Freud appelait ce phénomène le «narcissisme des petites différences». Plus les gens sont semblables, plus ils ont tendance à se détester. Faites le test autour de vous. Dans quels groupes trouvez-vous le plus haut degré de conflictualité? Les chances sont élevées que ce soit là où les individus ont davantage de points communs que de lignes de faille. Cette tendance a son inverse: plus vous êtes noyé dans la dissemblance, plus vous serez enclin à détecter chez autrui la moindre petite affinité et à vous y accrocher pour tisser des liens.

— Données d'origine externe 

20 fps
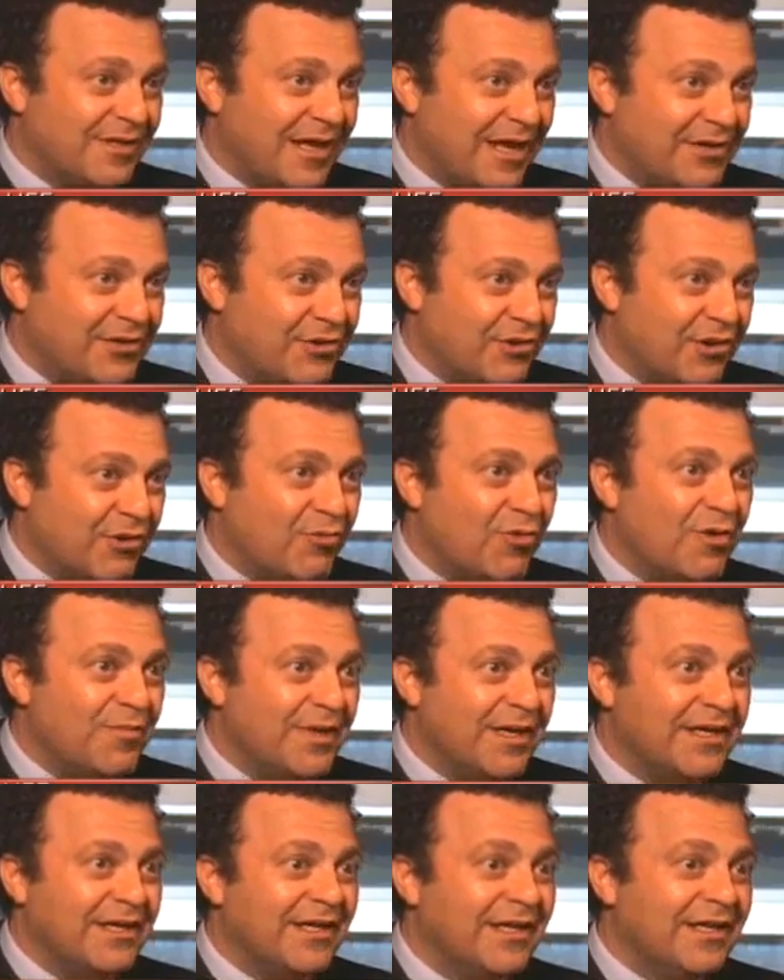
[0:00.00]
and you're a
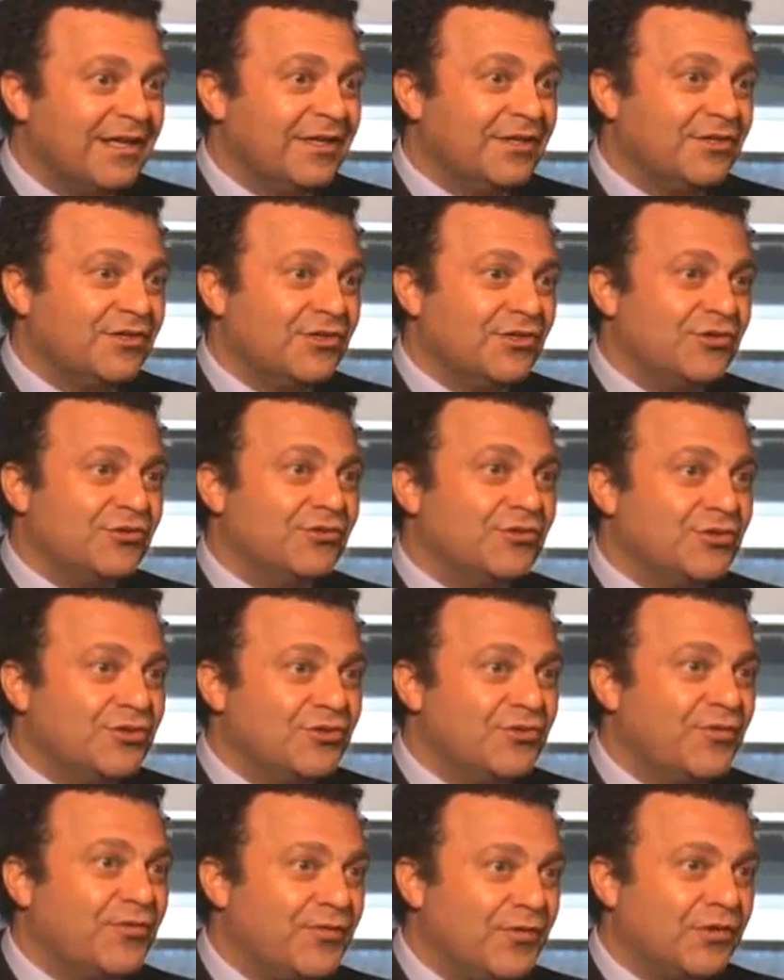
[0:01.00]
woman, do you
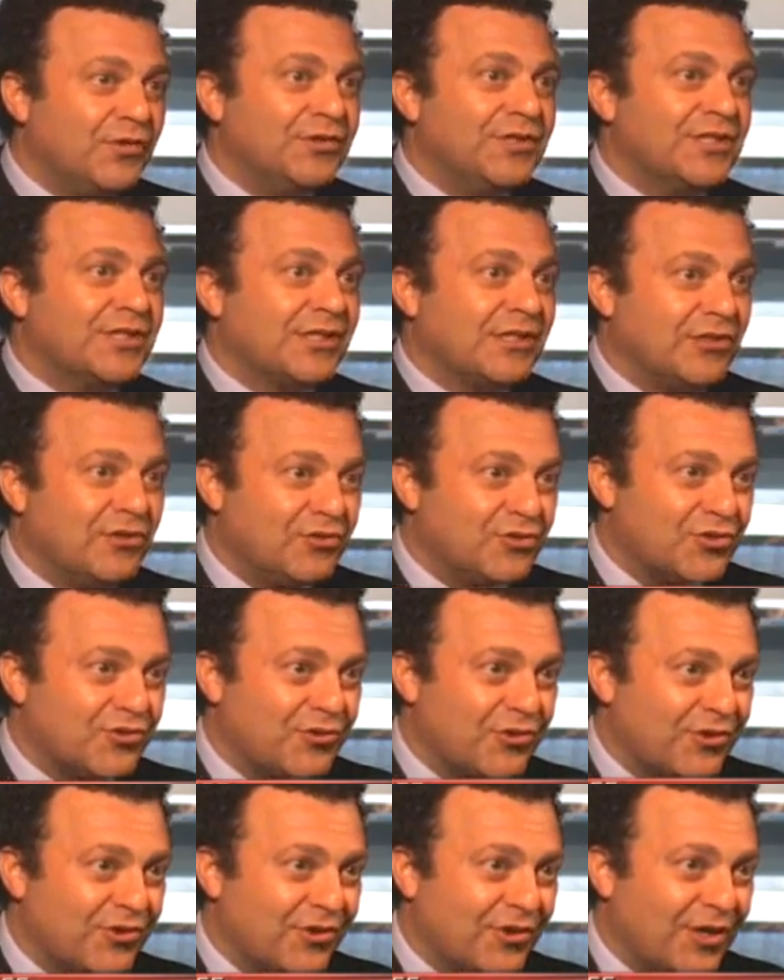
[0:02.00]
do full
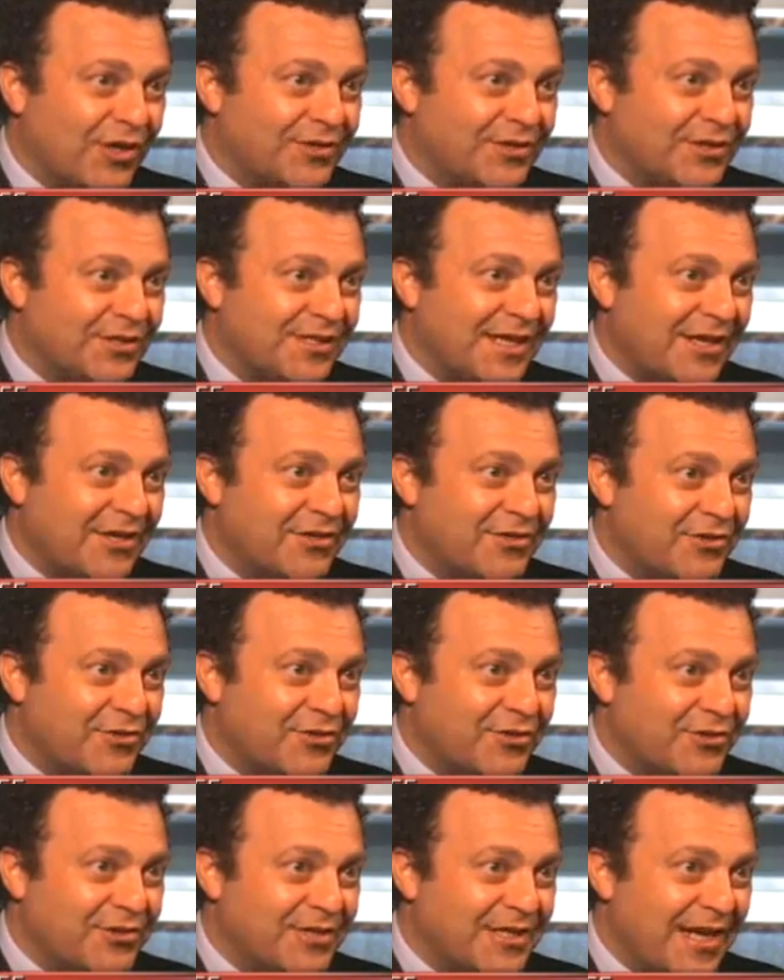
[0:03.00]
disclosure on the second or
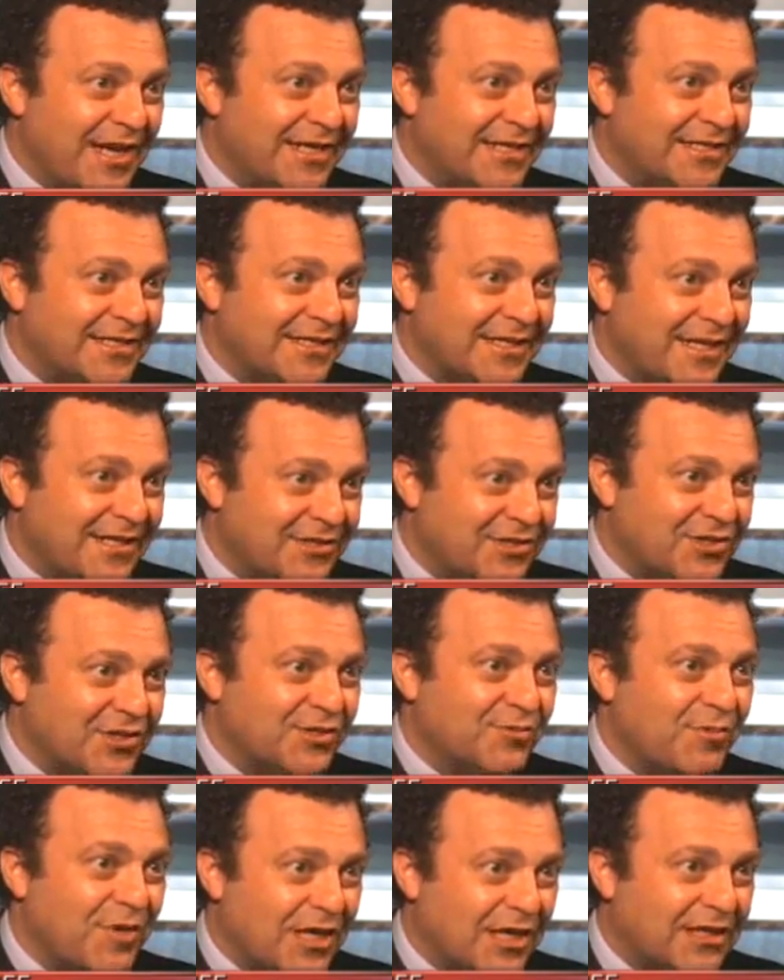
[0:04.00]
third date and say,
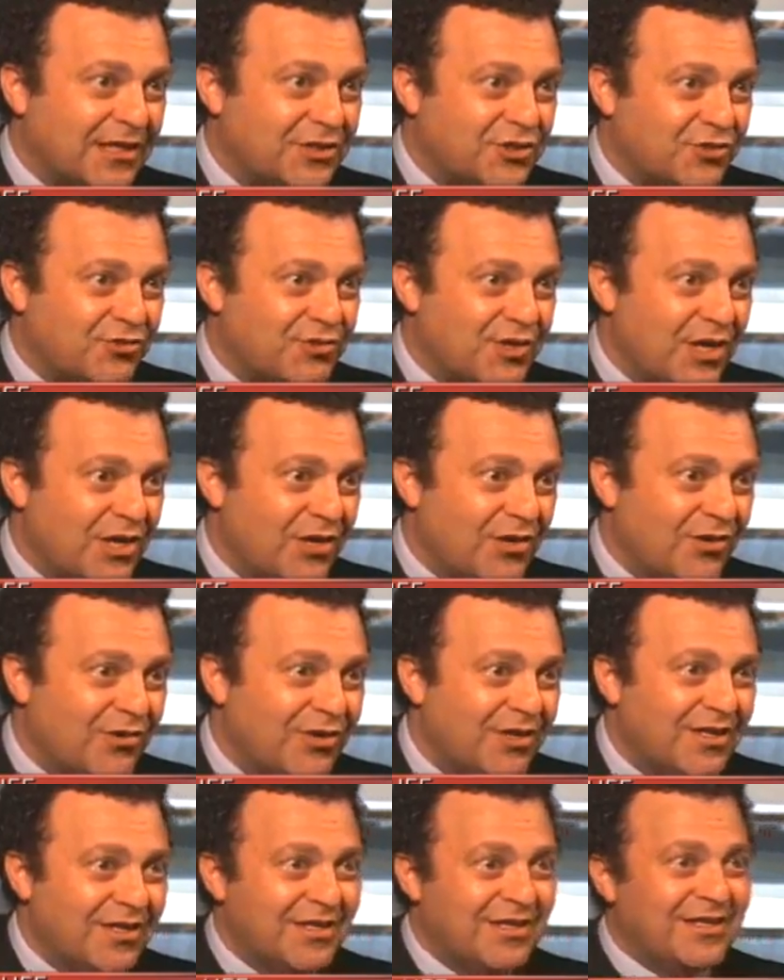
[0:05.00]
just want to let you
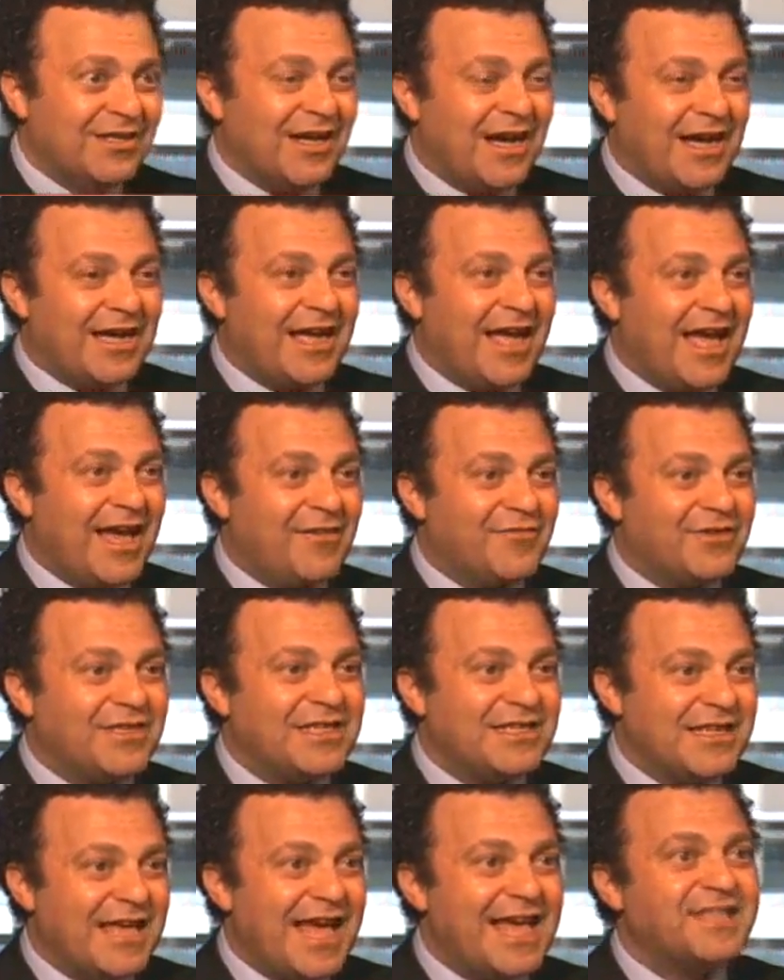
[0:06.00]
know I have
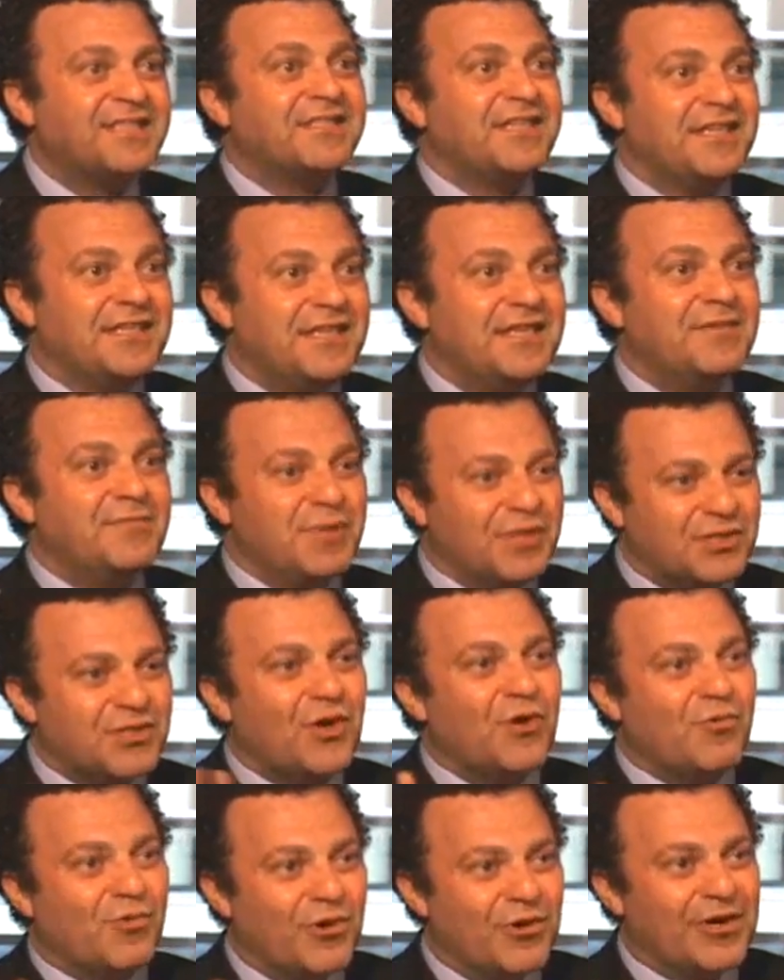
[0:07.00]
an STD, but
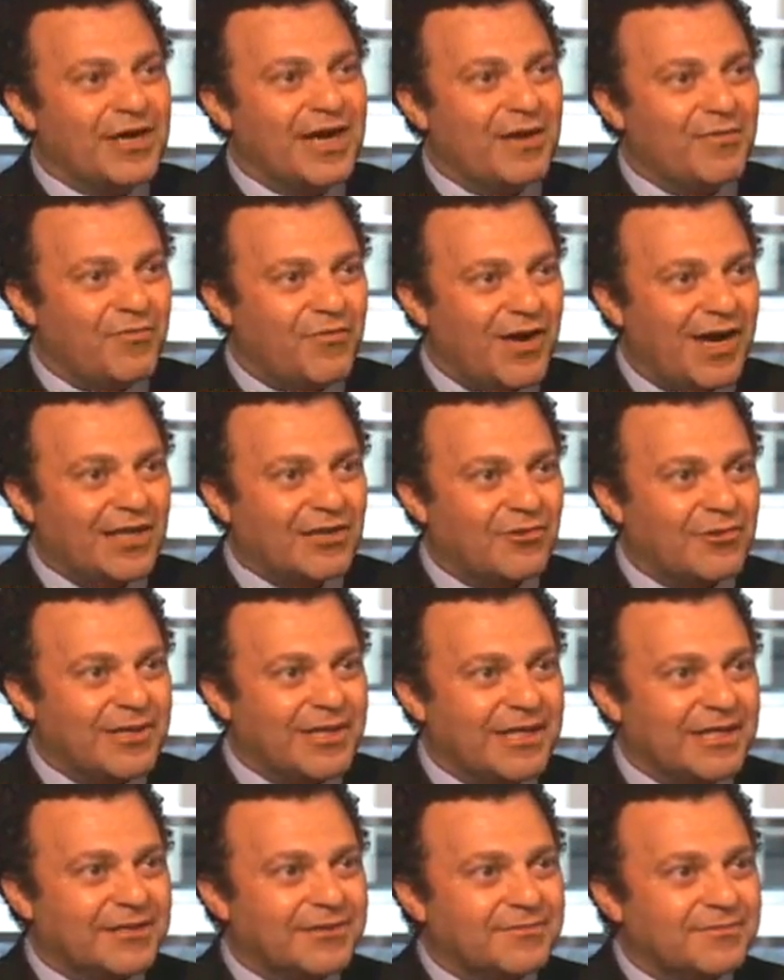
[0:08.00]
don't worry, I'm
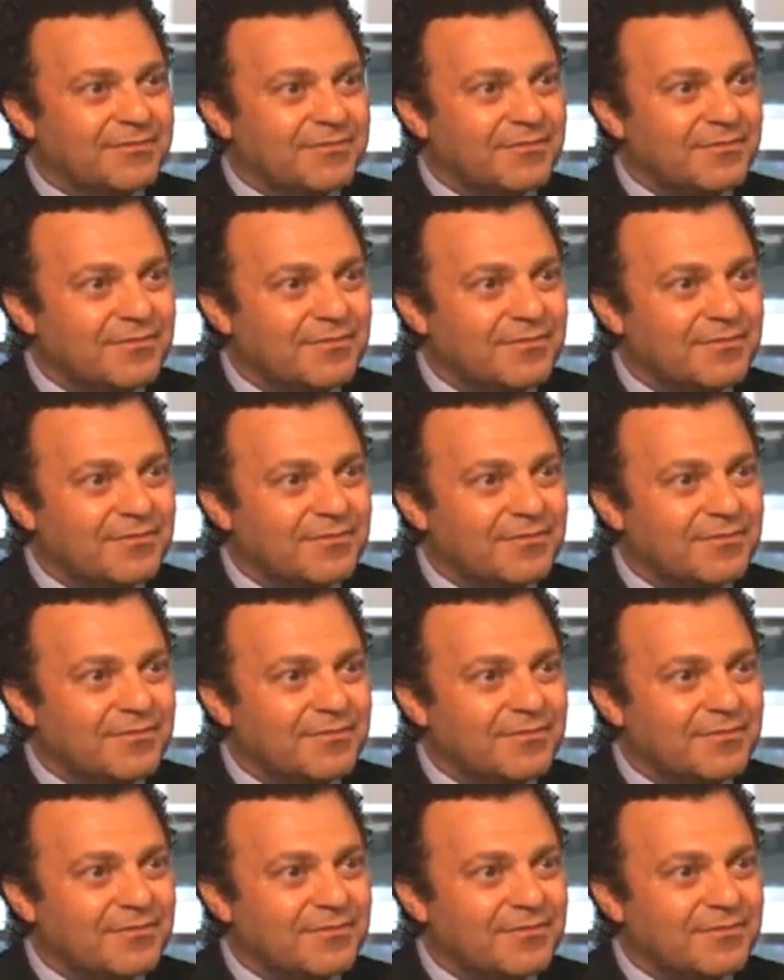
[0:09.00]
following it?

Dans une réflexion sur l'existence des extraterrestres, l'astrophysicienne Evgenya Shkolnik, faisait ainsi remarquer qu'en nous pensant seul·es dans l'univers «nos perspectives demeurent étroites et individualisées. En sachant que nous sommes une forme de vie parmi d'autres, à mon avis, nous nous sentirions moins divisés. Par exemple, là tout de suite, ce qui vous distingue de votre voisin le plus crispant vous saute sans doute aux yeux. Mais imaginez-vous largués dans un pays lointain, où vous êtes les seuls à parler votre langue, et il est bien possible que ce même voisin vous paraisse plus affable. L'existence d'un “eux” change le “nous” pour toujours».
Panhumanisme
En passe d'être publiée dans la revue American Psychologist, une étude menée par Joshua Conrad Jackson, Noah Castelo et Kurt Gray explore ces mêmes dynamiques sociales quand elles concernent non pas des aliens, mais des robots et des humains.
Le premier chercheur est spécialiste du développement historique de la culture humaine, de l'impact de celle-ci sur la cognition et le comportement et du rôle des différences culturelles dans les conflits entre groupes. Le second s'occupe notamment de psychologie de la technologie et de l'intelligence artificielle à la business school de l'université de l'Alberta et le troisième enseigne la psychologie cognitive et sociale à l'université de Caroline du Nord à Chapel Hill, où il a le premier comme collègue.
Ensemble, et grâce à six expériences rassemblant un total de 3.312 personnes, ils observent que plus les humains ont l'impression de devoir partager leur planète avec des «travailleurs robotisés», moins ils mettent en œuvre de biais, de préjugés et de discrimination à l'encontre de leurs congénères en chair et en os.
Plus précisément, les scientifiques montrent combien la peur est le carburant de ce phénomène: plus nous flippons à l'idée d'être remplacé·es par des machines, plus les mêmes différences religieuses ou ethniques qui nous divisaient un peu plus tôt semblent comme effacées par l'effet d'un «panhumanisme», soit la perception d'une identité humaine commune.
Par exemple, les cobayes de Jackson et al. ont ainsi moins de mal à accepter qu'une personne qui leur est très différente les dirige ou fasse partie de leur famille et, dans un jeu économique, ces personnes se montrent bien plus égalitaires quant à la rémunération de leurs collègues fictifs.
La leçon à en tirer est on ne peut plus archaïque: nous ne nous sentons jamais plus unis que lorsque nous nous croyons confrontés à un même ennemi.